(Dataset content)

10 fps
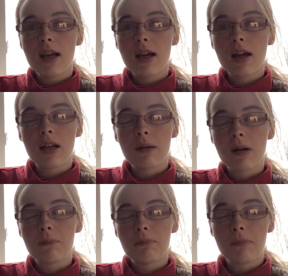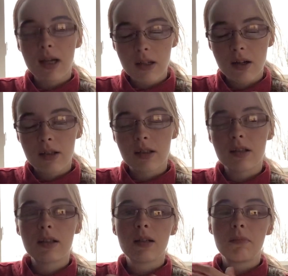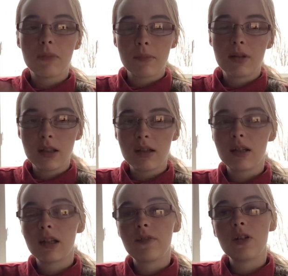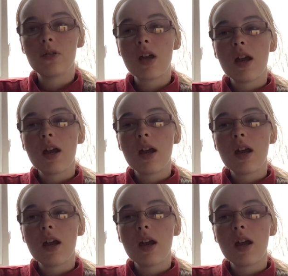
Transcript: and my cousins, mom's nieces and nephews.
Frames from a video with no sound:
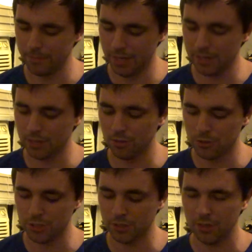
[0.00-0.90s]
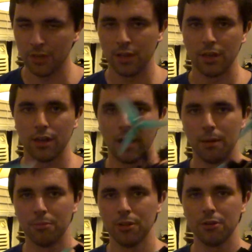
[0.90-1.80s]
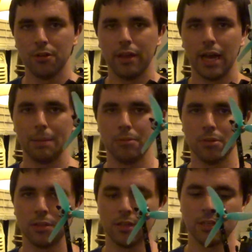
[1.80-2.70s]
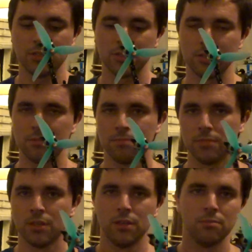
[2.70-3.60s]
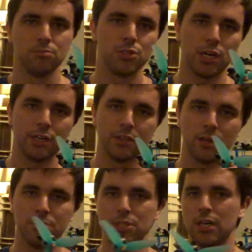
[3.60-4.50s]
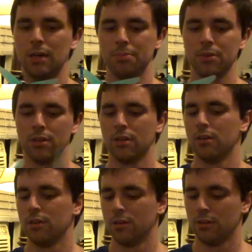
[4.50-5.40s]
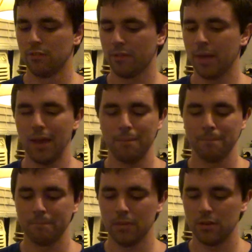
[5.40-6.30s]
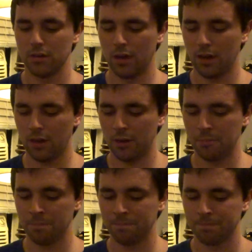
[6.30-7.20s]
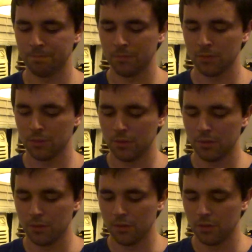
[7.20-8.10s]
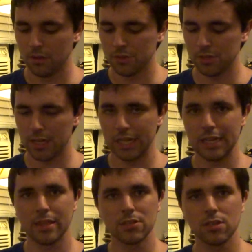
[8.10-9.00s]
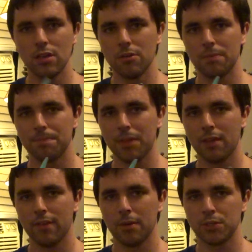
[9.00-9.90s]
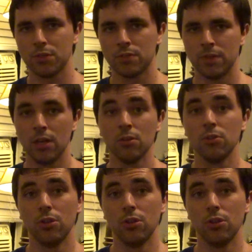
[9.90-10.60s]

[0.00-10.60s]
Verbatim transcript: In conclusion, I'm really really happy with this. Solid thumbs up for me. Um, so yeah, that, that's going to do it. Thank you very much for this video.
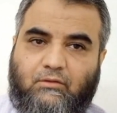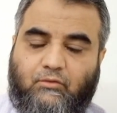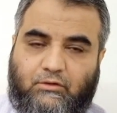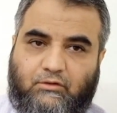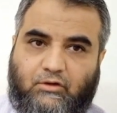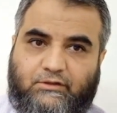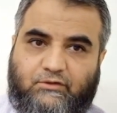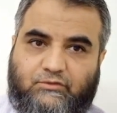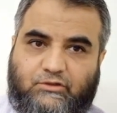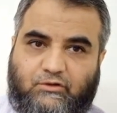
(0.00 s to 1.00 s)
oral
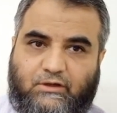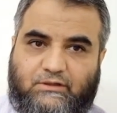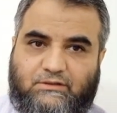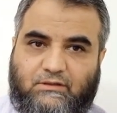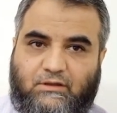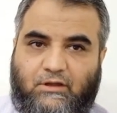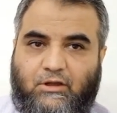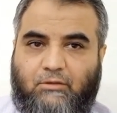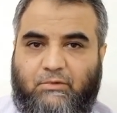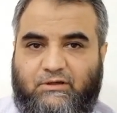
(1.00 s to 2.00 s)
corticosteroids.
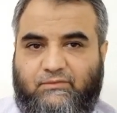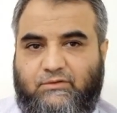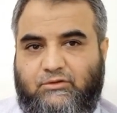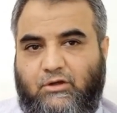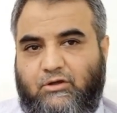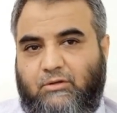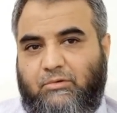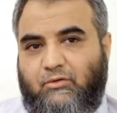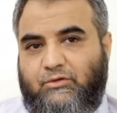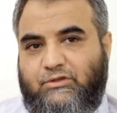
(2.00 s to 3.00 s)
But if you talk
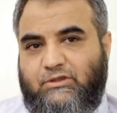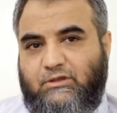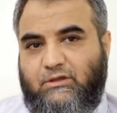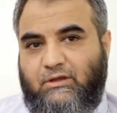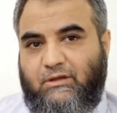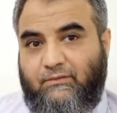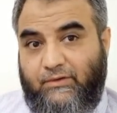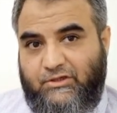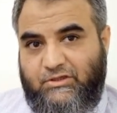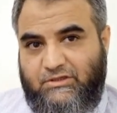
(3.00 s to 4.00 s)
about
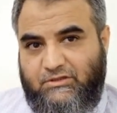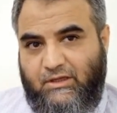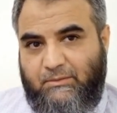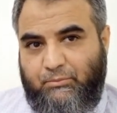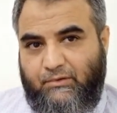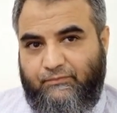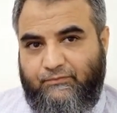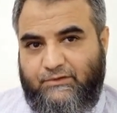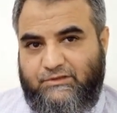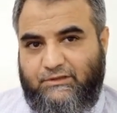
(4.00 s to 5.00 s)
infectious type
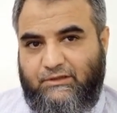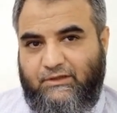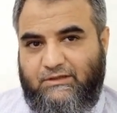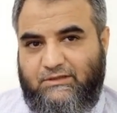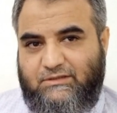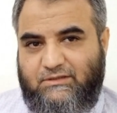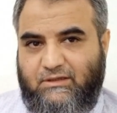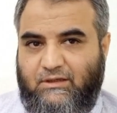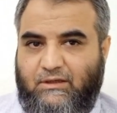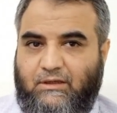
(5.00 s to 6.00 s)
of scleritis,
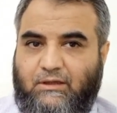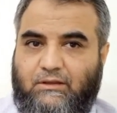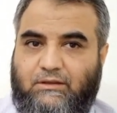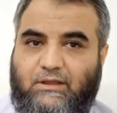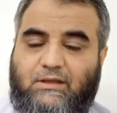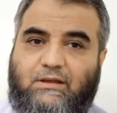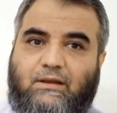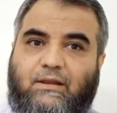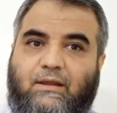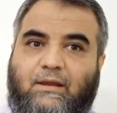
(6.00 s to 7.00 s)

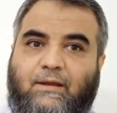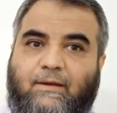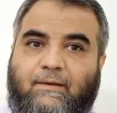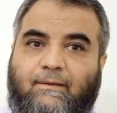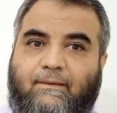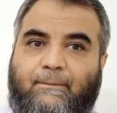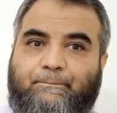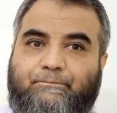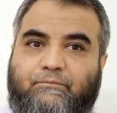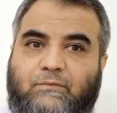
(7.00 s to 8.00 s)
then
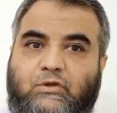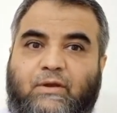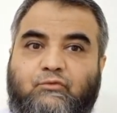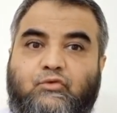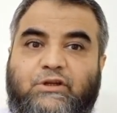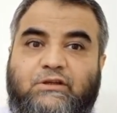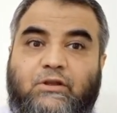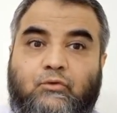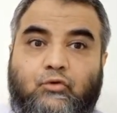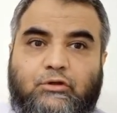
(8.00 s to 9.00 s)
you have to treat
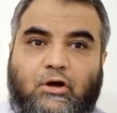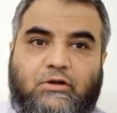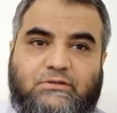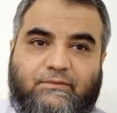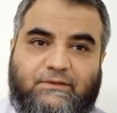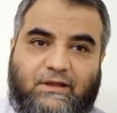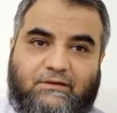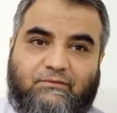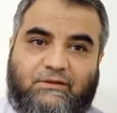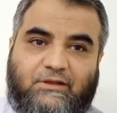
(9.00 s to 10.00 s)
the root cause of
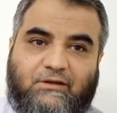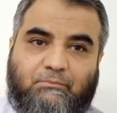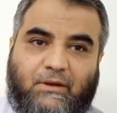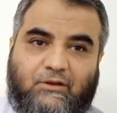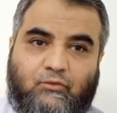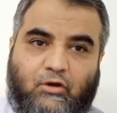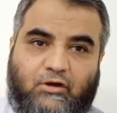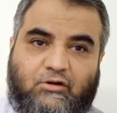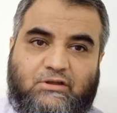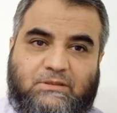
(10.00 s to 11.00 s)
that
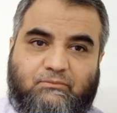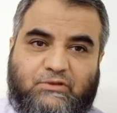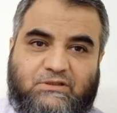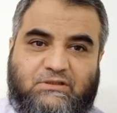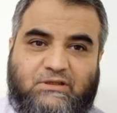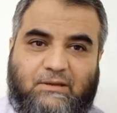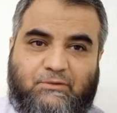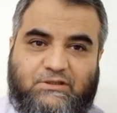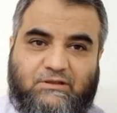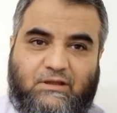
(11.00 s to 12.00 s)
microorganism which is
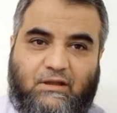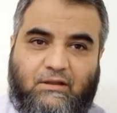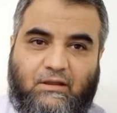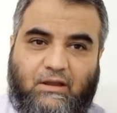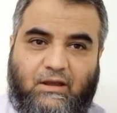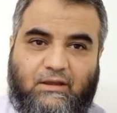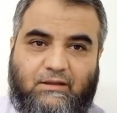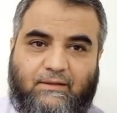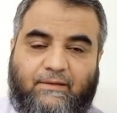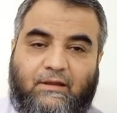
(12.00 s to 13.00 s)
damaging the eye.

(End Dataset content)

Brief> Every line above in which the word "with" occurs is to be copied.

Answer space>
Frames from a video with no sound:
Verbatim transcript: In conclusion, I'm really really happy with this. Solid thumbs up for me. Um, so yeah, that, that's going to do it. Thank you very much for this video.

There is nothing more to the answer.